Scientists, NASA refute death by meteorite claim

Death By Meteorite? Space Rock Didn’t Kill Bus Driver — Blast And Crater Are A Mystery

A bus driver in India was killed when a strange rock hit him after an explosion was, for a time, suspected to be the first death by meteorite in recorded history.

But after NASA and local experts took a gander at the evidence, the overwhelming consensus suggests that the man, identified only as Kamaraj, was not killed by a meteorite. Now, his family is left wondering just what did.

The news that the world had witnessed its first death by meteorite came on Saturday and quickly swept through international media, with many headlines proclaiming that the bus driver was killed by an errant space rock.
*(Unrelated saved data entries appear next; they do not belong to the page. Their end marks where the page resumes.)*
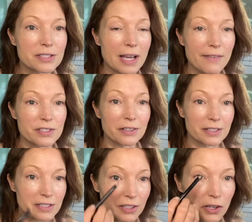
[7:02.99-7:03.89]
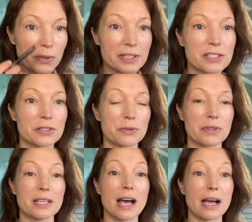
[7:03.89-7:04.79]
I've started to go into
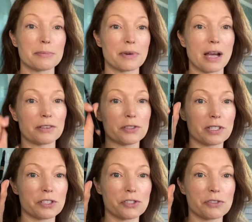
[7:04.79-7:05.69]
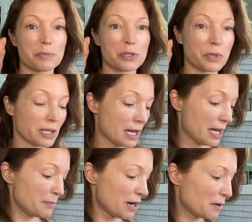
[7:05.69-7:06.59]
the eyebrow. You get to choose between an
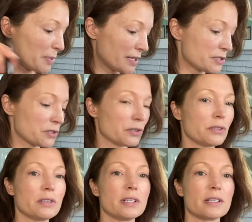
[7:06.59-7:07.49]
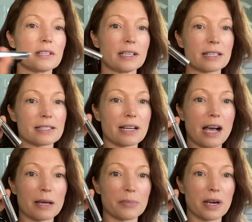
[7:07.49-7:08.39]
eyebrow pencil and an
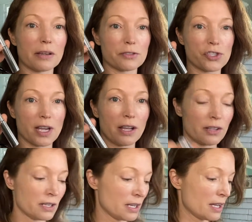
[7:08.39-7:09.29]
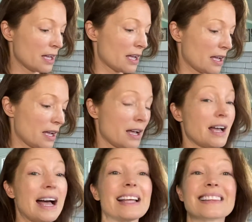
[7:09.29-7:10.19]
eyebrow gel. Uh,
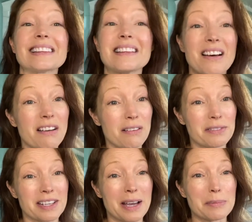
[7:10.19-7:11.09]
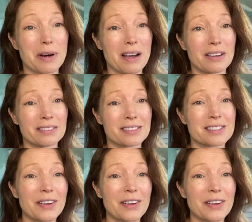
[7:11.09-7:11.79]
I love an eyebrow, so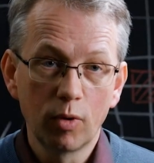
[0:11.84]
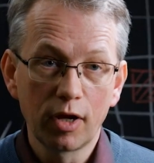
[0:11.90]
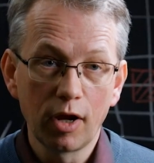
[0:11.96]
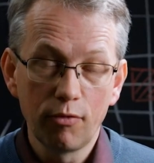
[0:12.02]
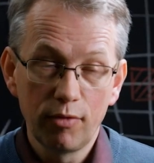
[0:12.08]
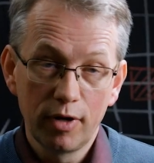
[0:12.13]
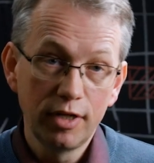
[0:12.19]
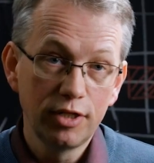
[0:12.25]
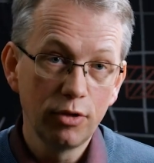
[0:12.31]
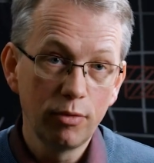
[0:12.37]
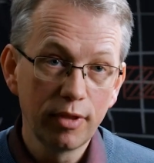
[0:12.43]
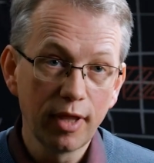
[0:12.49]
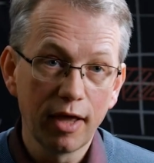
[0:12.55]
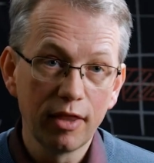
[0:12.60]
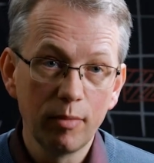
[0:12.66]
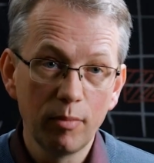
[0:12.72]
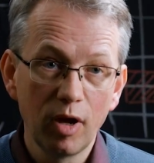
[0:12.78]
we're currently doing
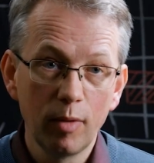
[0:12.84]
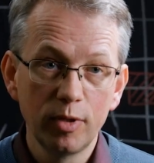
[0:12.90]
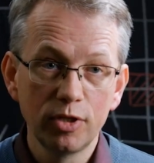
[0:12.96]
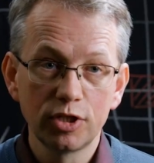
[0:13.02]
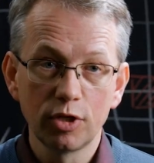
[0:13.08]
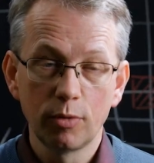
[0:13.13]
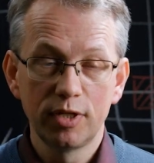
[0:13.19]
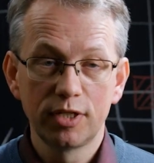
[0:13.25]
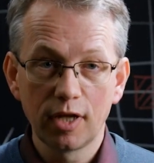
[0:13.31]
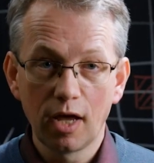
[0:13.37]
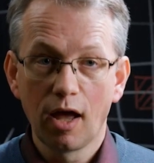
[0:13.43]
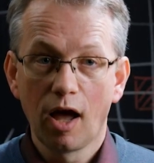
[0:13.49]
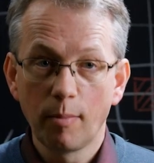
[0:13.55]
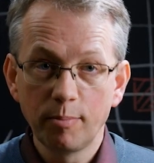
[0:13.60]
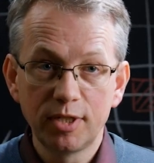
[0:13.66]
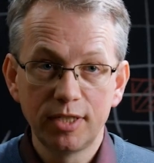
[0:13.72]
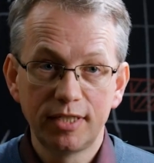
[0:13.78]
that at the moment, so it's
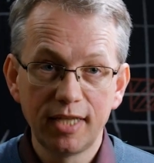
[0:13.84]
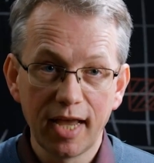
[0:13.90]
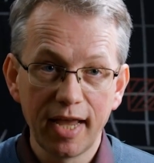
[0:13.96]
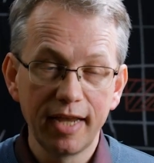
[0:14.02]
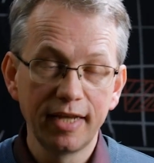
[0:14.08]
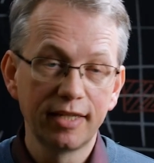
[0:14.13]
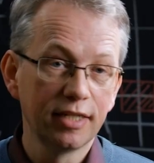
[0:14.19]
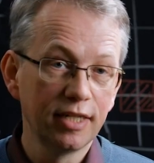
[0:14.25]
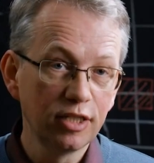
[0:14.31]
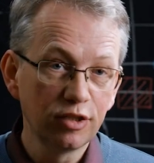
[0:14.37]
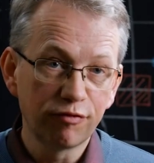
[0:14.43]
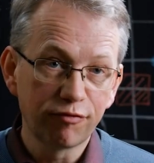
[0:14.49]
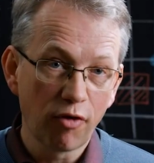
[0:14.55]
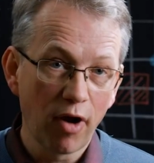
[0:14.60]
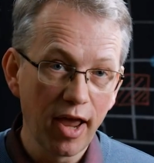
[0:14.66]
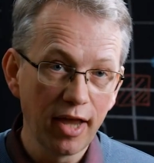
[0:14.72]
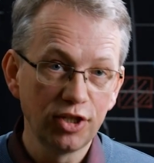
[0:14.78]
up to date and it's
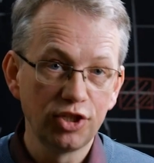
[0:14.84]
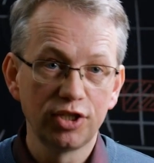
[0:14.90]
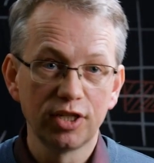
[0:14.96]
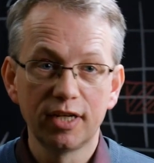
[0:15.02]
fresh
But local experts weren’t immediately convinced.

About noon local time Saturday in Tamil Nadu, Kamaraj went to wash his face at a tap near the parking lot of a college campus during school hours; he was standing in the grass when a mysterious blast hit the area, the Times of India and Live Science reported on Monday. Witnesses said the area was overcome with thick smoke.

“There was a noise like a big explosion,” a witness said. “It was an abnormal sound that could be heard till at least 3 kilometers [about 2 miles] away.”

When it cleared, people reported seeing a crater — quickly photographed — estimated to be five feet deep and two feet wide, the New York Times added. The blast shattered window panes in buses and buildings nearby and injured three other people: a student named Santhosh and two gardeners named Sasi and Murali. The student was reportedly deafened, a condition doctors aren’t sure will be permanent.

At first, police suspected that a bomb had caused the explosion. But then they examined the crater itself and uncovered a “black, pockmarked” stone; other reports described that rock as being “bluish black” in color.

News that the stone was a meteorite, and it had killed the bus driver, spread from there.

The country’s scientists were immediately confused as to how the government determined that the explosion and the driver’s death were caused by a meteorite, mainly because death by meteorite is nearly impossible.

“You have a better chance of getting hit by a tornado and a bolt of lightning and a hurricane all at the same time,” astronomer Michael Reynolds once told National Geographic.

Death by meteorite hasn’t definitively happened once in recorded history. In ancient times, the Chinese recorded deaths by meteorite — and experts aren’t necessarily giving those records much credence. Moving forward from those reports, however, death by meteorite hasn’t been suspected for 1,000 years.

The Indian Institute of Astrophysics came forward as well to refute any report that Kamaraj was felled by a space rock. Their main reason: no meteorite showers were predicted or observed at the time. They are examining the suspected meteorite found in the crater, however.

NASA went a step further and declared that based on the photographic evidence posted online the explosion Saturday was “land-based.” They also noted that the rock weighed only a few grams and looked like part of a rock commonly found on this planet — not outer space.

Of course, while death by meteorite is unheard of, injury by meteorite isn’t. The space rocks have reportedly crashed through houses, killed animals, and amputated limbs.

The “airblast” of an object that fell to Earth near Siberia in 1908 flattened hundreds of square miles, killed two men and hundreds of reindeer. A meteorite was suspected by never found at the scene. 1954, an Alabama woman was struck in the thigh by a meteorite that fell through the roof of her house. And in 2013, a meteorite crashed into Russia, the explosion injuring 1,200 people when glass shattered in schools and workplaces.

But that’s where the stories end. Back in Tamil Nadu, police are investigating the explosion and crater to figure out just what happened to Kamaraj. They’ve ruled out explosive devices and are awaiting the driver’s autopsy and forensic results to determine the cause of his death.